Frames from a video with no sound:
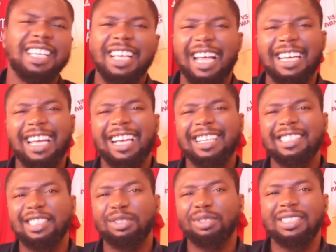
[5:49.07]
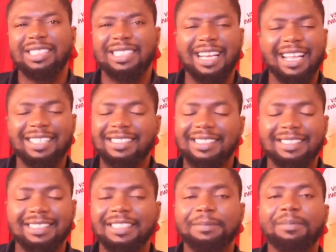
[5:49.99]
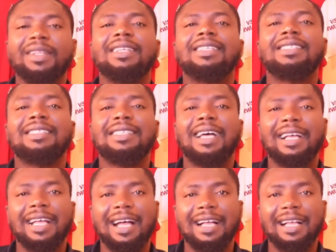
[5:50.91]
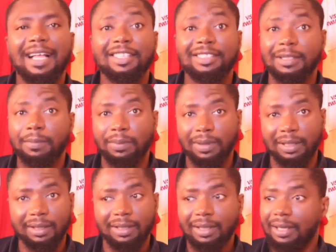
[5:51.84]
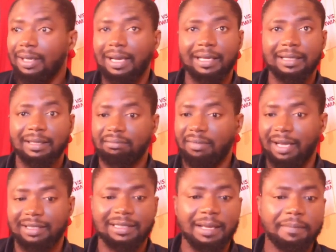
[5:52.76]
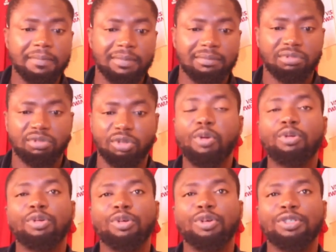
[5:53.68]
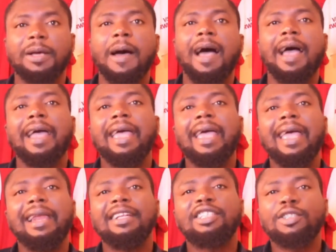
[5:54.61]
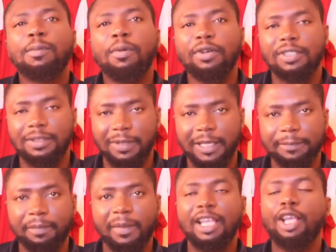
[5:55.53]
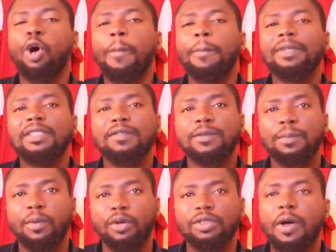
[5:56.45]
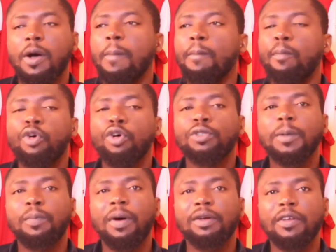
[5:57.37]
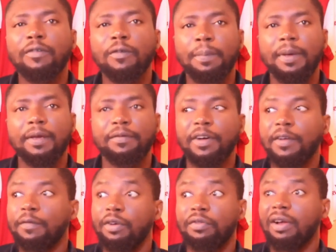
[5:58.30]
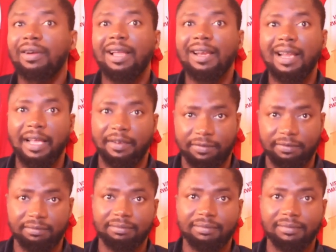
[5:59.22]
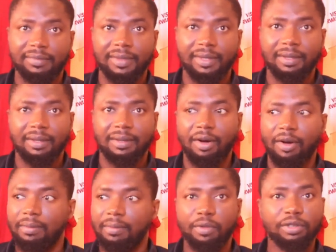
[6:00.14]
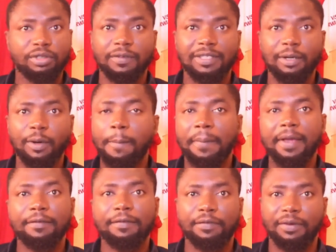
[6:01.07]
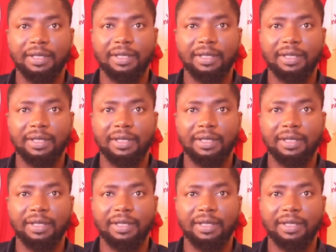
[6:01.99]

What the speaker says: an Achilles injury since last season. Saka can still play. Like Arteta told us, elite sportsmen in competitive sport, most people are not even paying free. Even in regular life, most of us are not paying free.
+++
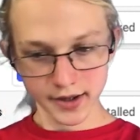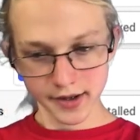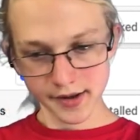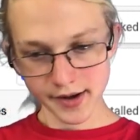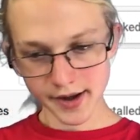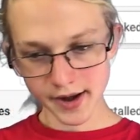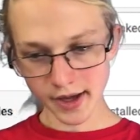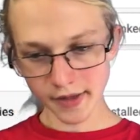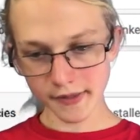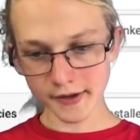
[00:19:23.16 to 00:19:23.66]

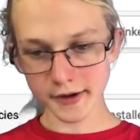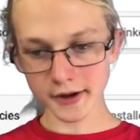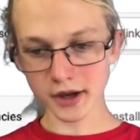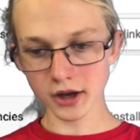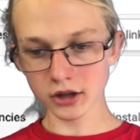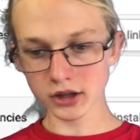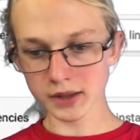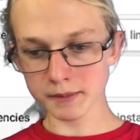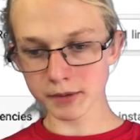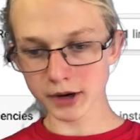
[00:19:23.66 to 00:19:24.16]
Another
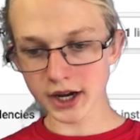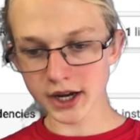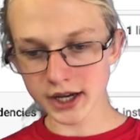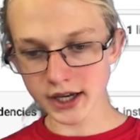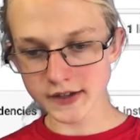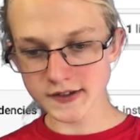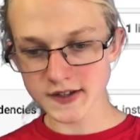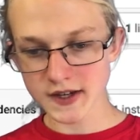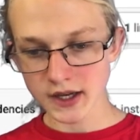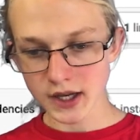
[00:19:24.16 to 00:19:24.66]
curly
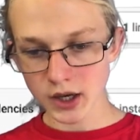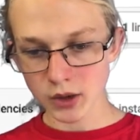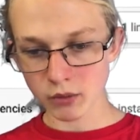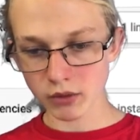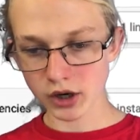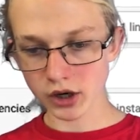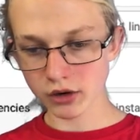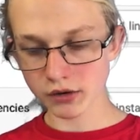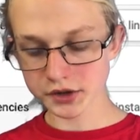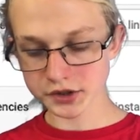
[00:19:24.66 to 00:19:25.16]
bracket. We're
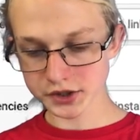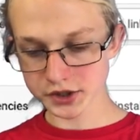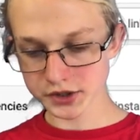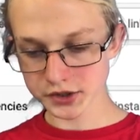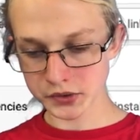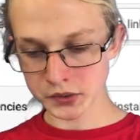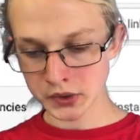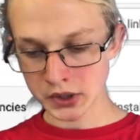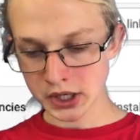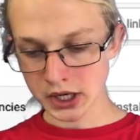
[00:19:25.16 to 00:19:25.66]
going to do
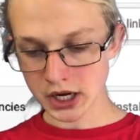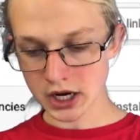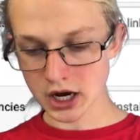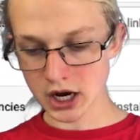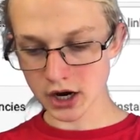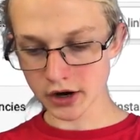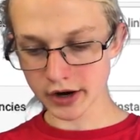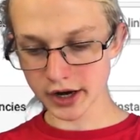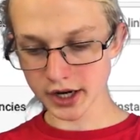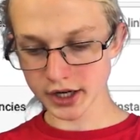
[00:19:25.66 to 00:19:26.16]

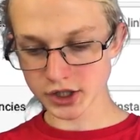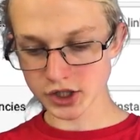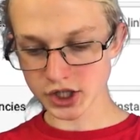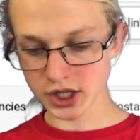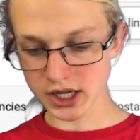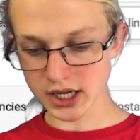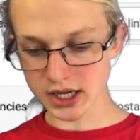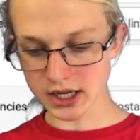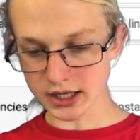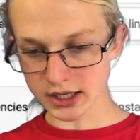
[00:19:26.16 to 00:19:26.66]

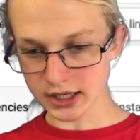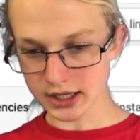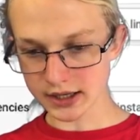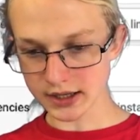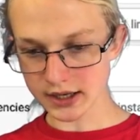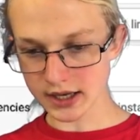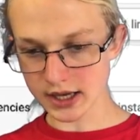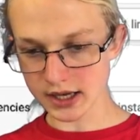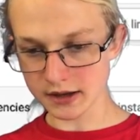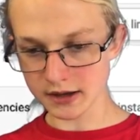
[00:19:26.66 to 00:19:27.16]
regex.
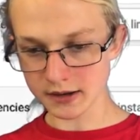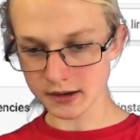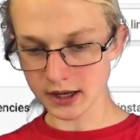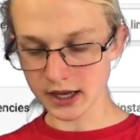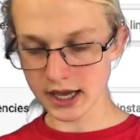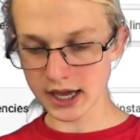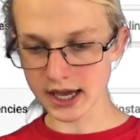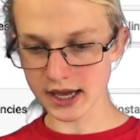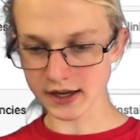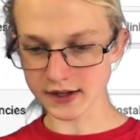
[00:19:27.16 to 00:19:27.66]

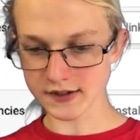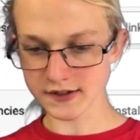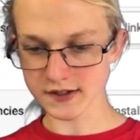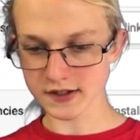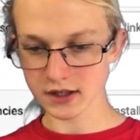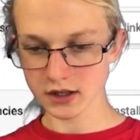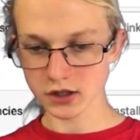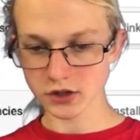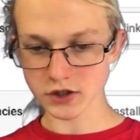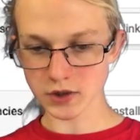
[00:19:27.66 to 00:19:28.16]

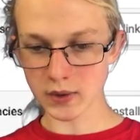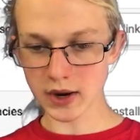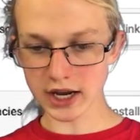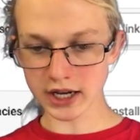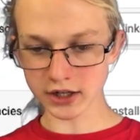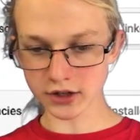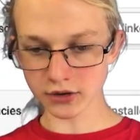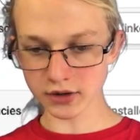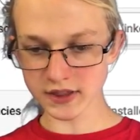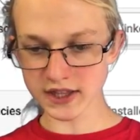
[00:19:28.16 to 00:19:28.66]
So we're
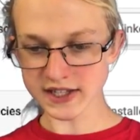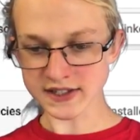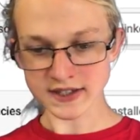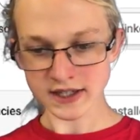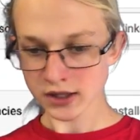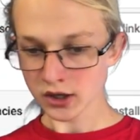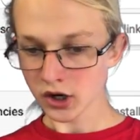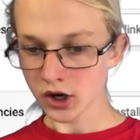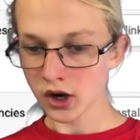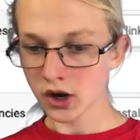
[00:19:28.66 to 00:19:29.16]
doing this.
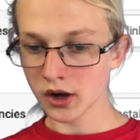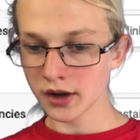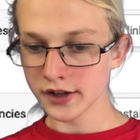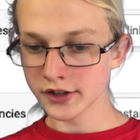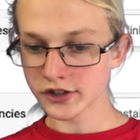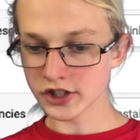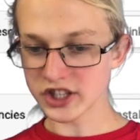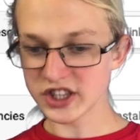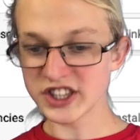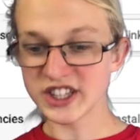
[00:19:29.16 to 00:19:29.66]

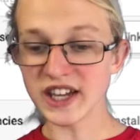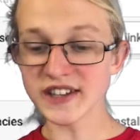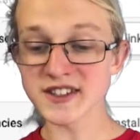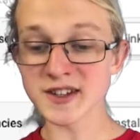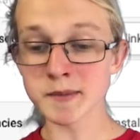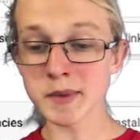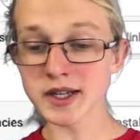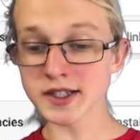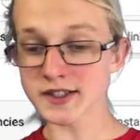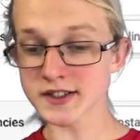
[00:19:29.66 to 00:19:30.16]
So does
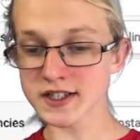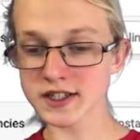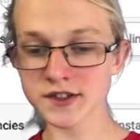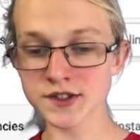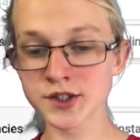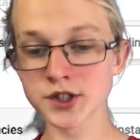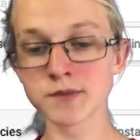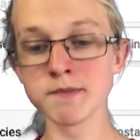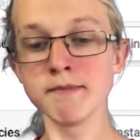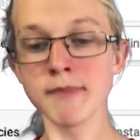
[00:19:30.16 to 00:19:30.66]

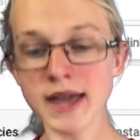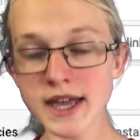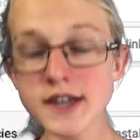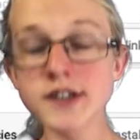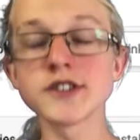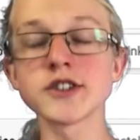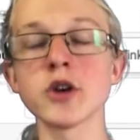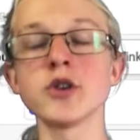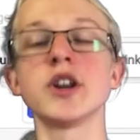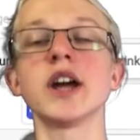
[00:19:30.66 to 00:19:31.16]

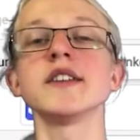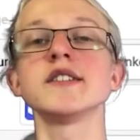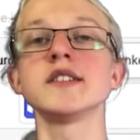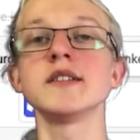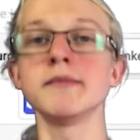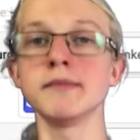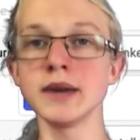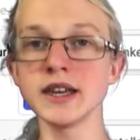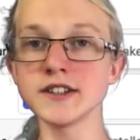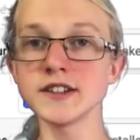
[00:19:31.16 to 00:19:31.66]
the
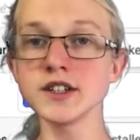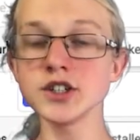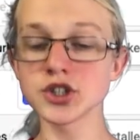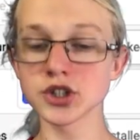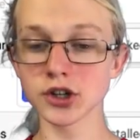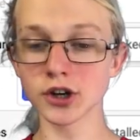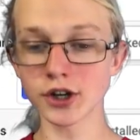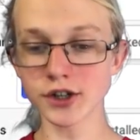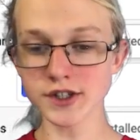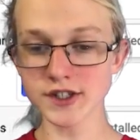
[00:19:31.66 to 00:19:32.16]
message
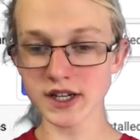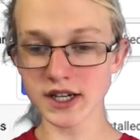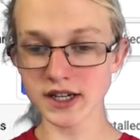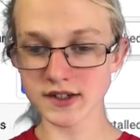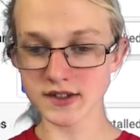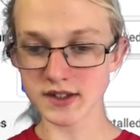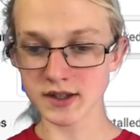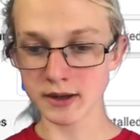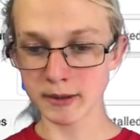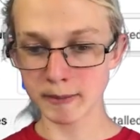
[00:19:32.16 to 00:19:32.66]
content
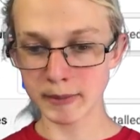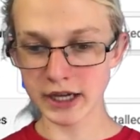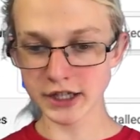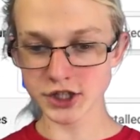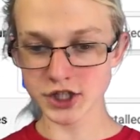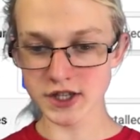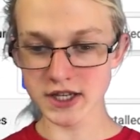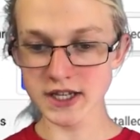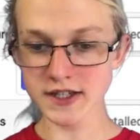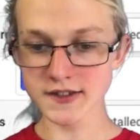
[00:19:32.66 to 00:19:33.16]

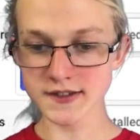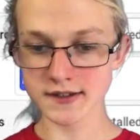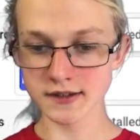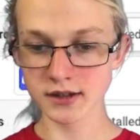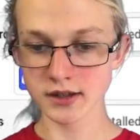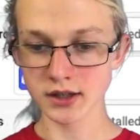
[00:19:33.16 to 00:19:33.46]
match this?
+++
§ Exercise
Within the data above, repeat exactly the lines from the one bearing "Frames from a" through the one bearing "What the speaker". Include no pictures and nothing else.

§ Written solution
Frames from a video with no sound:
[5:49.07]
[5:49.99]
[5:50.91]
[5:51.84]
[5:52.76]
[5:53.68]
[5:54.61]
[5:55.53]
[5:56.45]
[5:57.37]
[5:58.30]
[5:59.22]
[6:00.14]
[6:01.07]
[6:01.99]

What the speaker says: an Achilles injury since last season. Saka can still play. Like Arteta told us, elite sportsmen in competitive sport, most people are not even paying free. Even in regular life, most of us are not paying free.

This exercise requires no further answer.